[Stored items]
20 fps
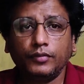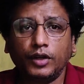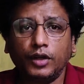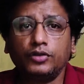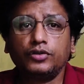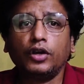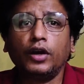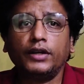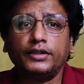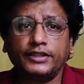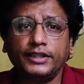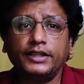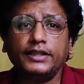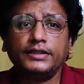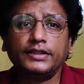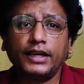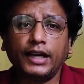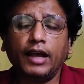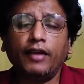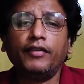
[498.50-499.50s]
So
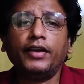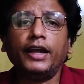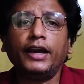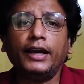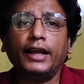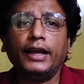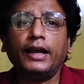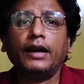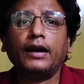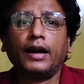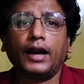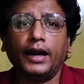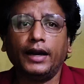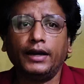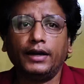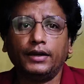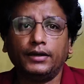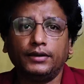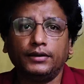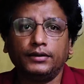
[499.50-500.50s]
citizen having a legal
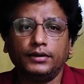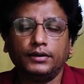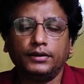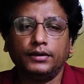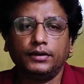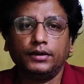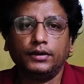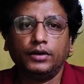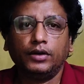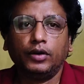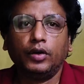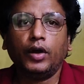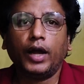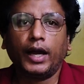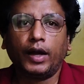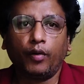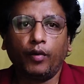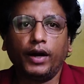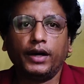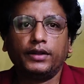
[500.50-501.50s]
right to
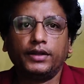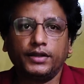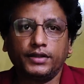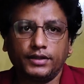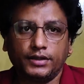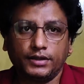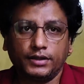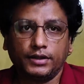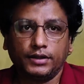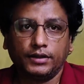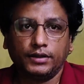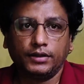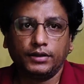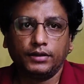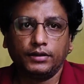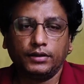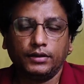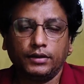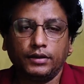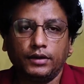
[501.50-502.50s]
acquire these
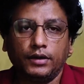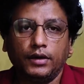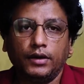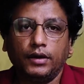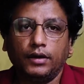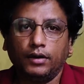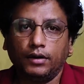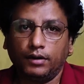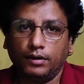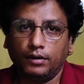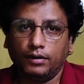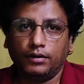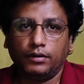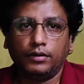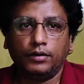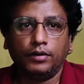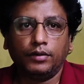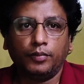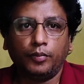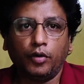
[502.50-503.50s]

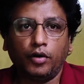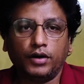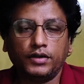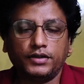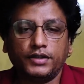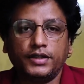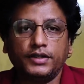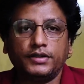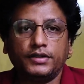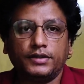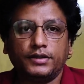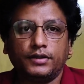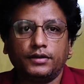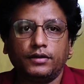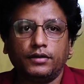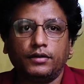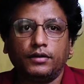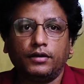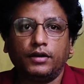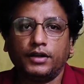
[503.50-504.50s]
policies
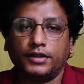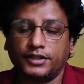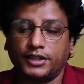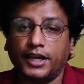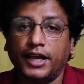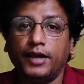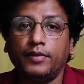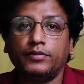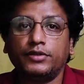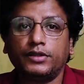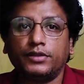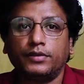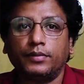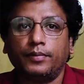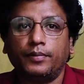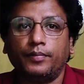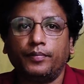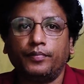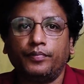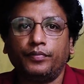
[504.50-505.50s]
or schemes
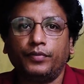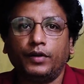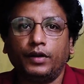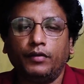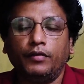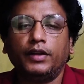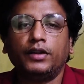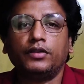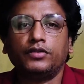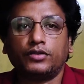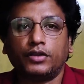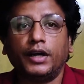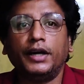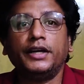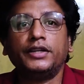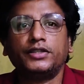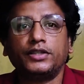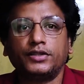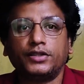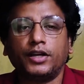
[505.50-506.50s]
when those
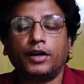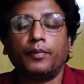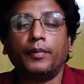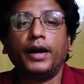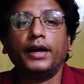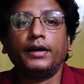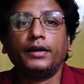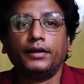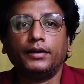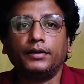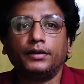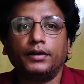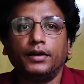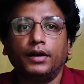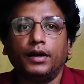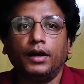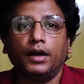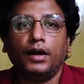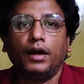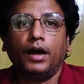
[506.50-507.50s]
conditions are met,
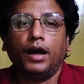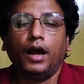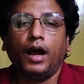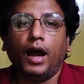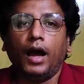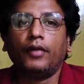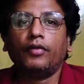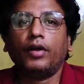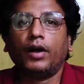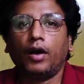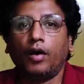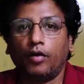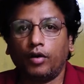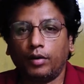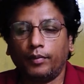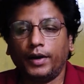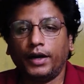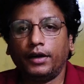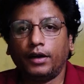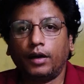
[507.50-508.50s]
and the
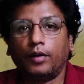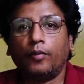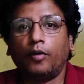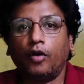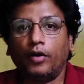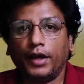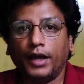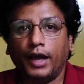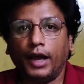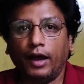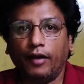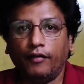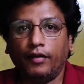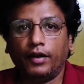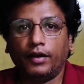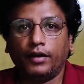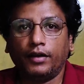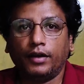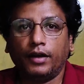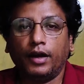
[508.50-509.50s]
government or body
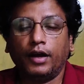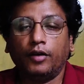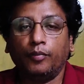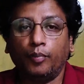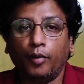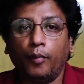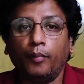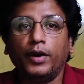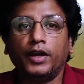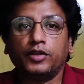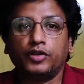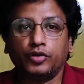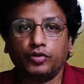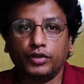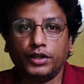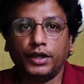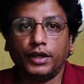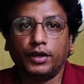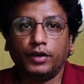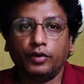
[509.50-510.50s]
having a public
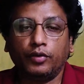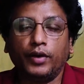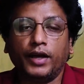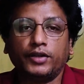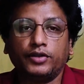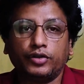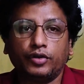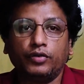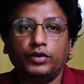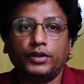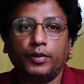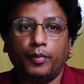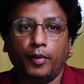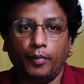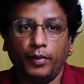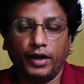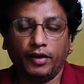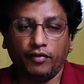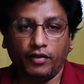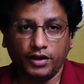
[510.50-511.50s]
duty to execute the
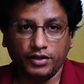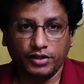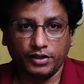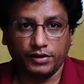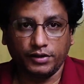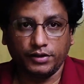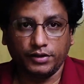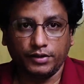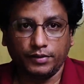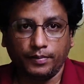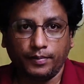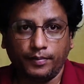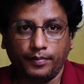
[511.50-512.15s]
public functions.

- **YOUR TASK**: Your answer must be an exact copy of the lines from the one with "[504.50-505.50s]" through the final line of the data, both included, without any pictures.

- **ANSWER FOR THE TASK**:
[504.50-505.50s]
or schemes
[505.50-506.50s]
when those
[506.50-507.50s]
conditions are met,
[507.50-508.50s]
and the
[508.50-509.50s]
government or body
[509.50-510.50s]
having a public
[510.50-511.50s]
duty to execute the
[511.50-512.15s]
public functions.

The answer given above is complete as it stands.